• _Problem details_: The records below are to be written out exactly, with every picture omitted.

== Given entries ==

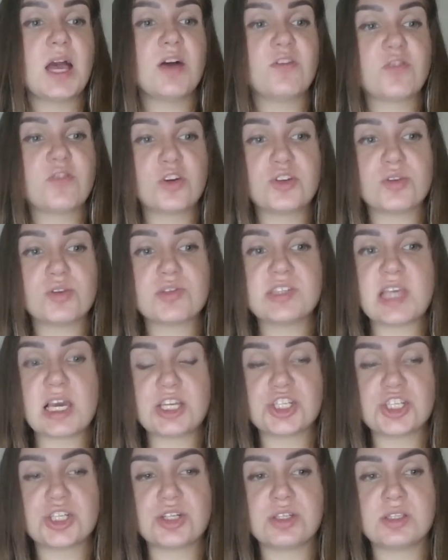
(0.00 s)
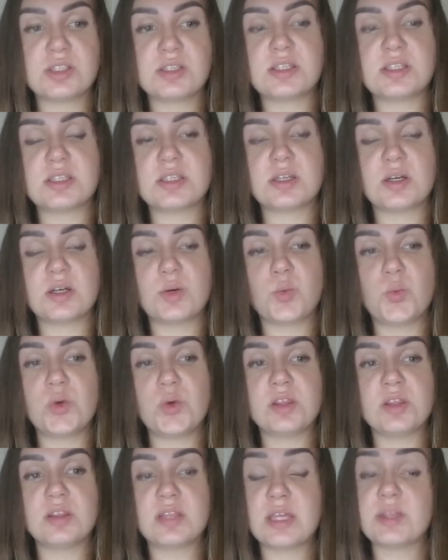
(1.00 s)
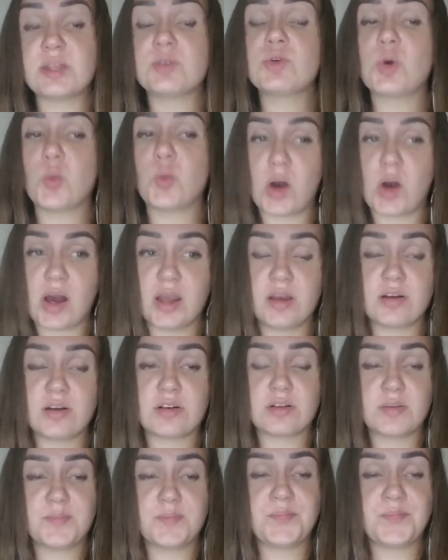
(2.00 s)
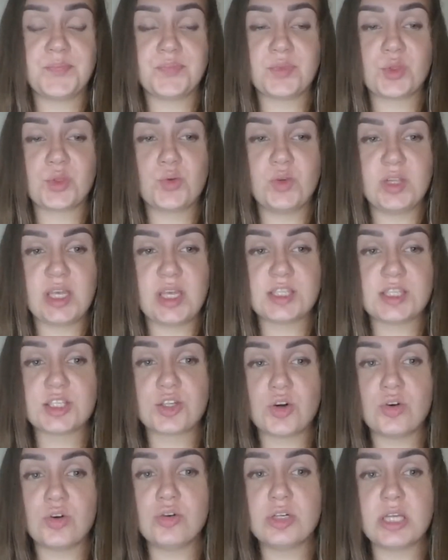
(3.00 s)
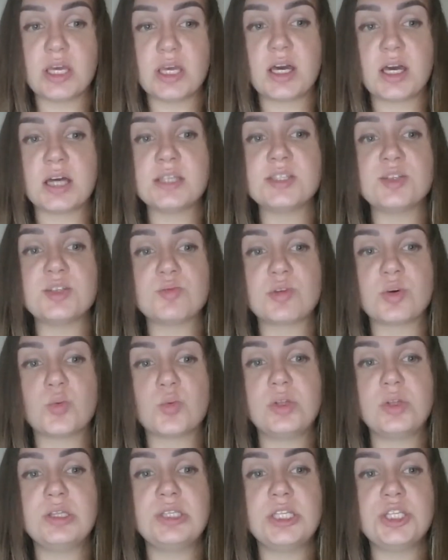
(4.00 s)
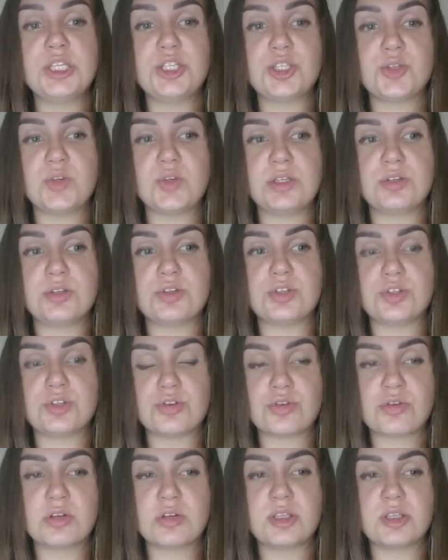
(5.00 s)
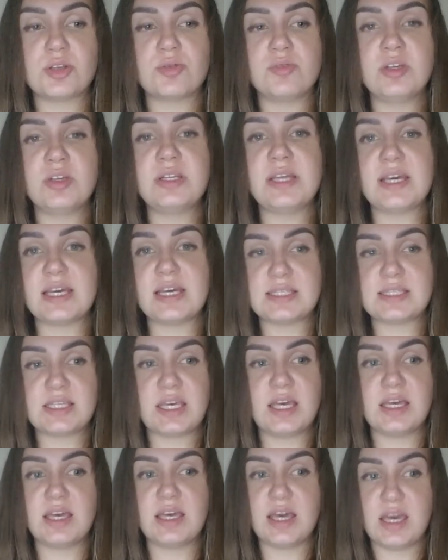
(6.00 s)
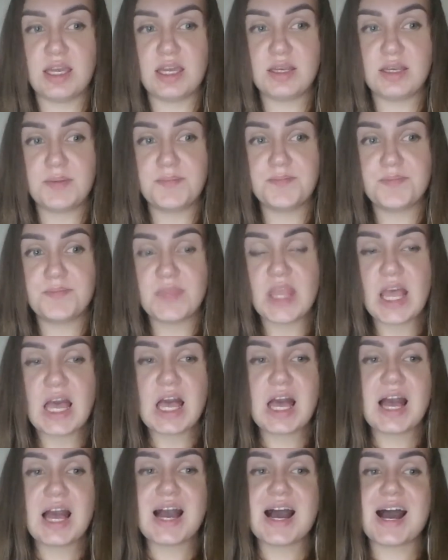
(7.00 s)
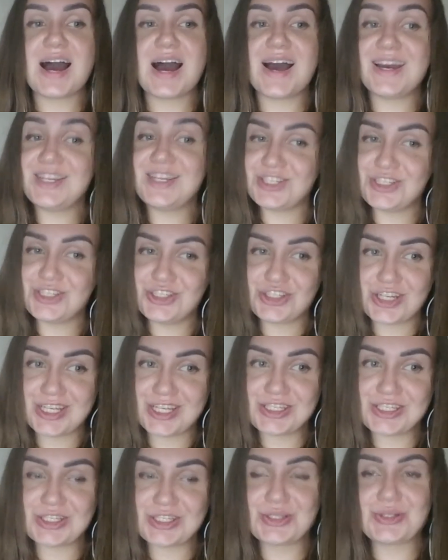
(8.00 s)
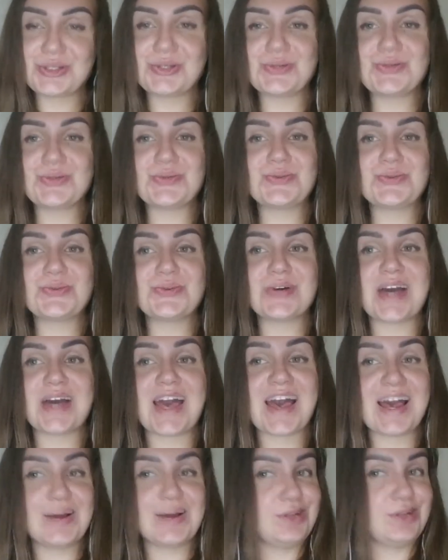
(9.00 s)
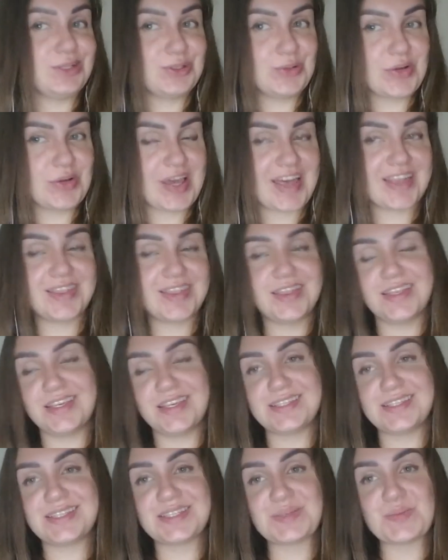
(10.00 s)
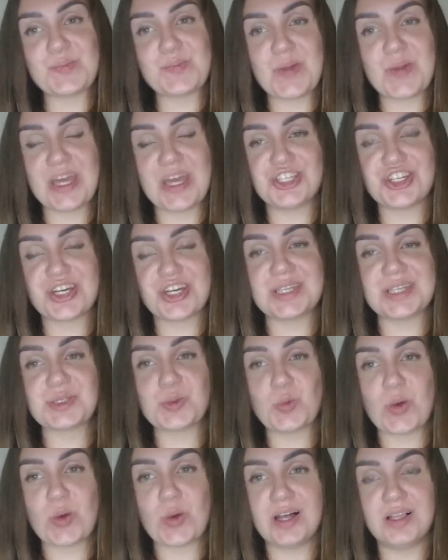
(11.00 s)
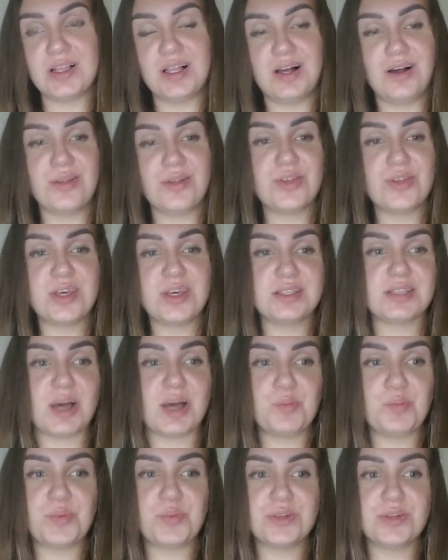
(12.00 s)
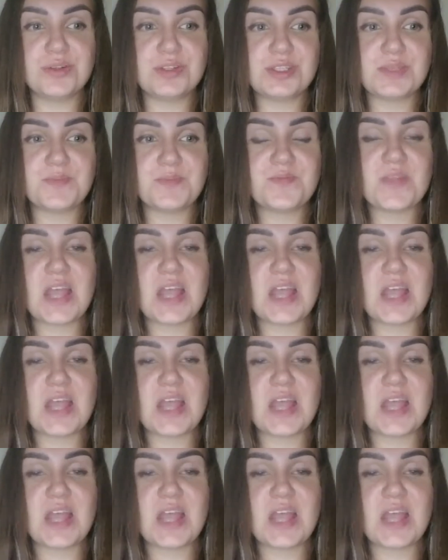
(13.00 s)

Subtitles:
For transactions that require 3DS code, a customer will need to insert 3DS again. I suggest to have a look at this magic as well on the examples.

===

• _Solution for this exercise_:
(0.00 s)
(1.00 s)
(2.00 s)
(3.00 s)
(4.00 s)
(5.00 s)
(6.00 s)
(7.00 s)
(8.00 s)
(9.00 s)
(10.00 s)
(11.00 s)
(12.00 s)
(13.00 s)

Subtitles:
For transactions that require 3DS code, a customer will need to insert 3DS again. I suggest to have a look at this magic as well on the examples.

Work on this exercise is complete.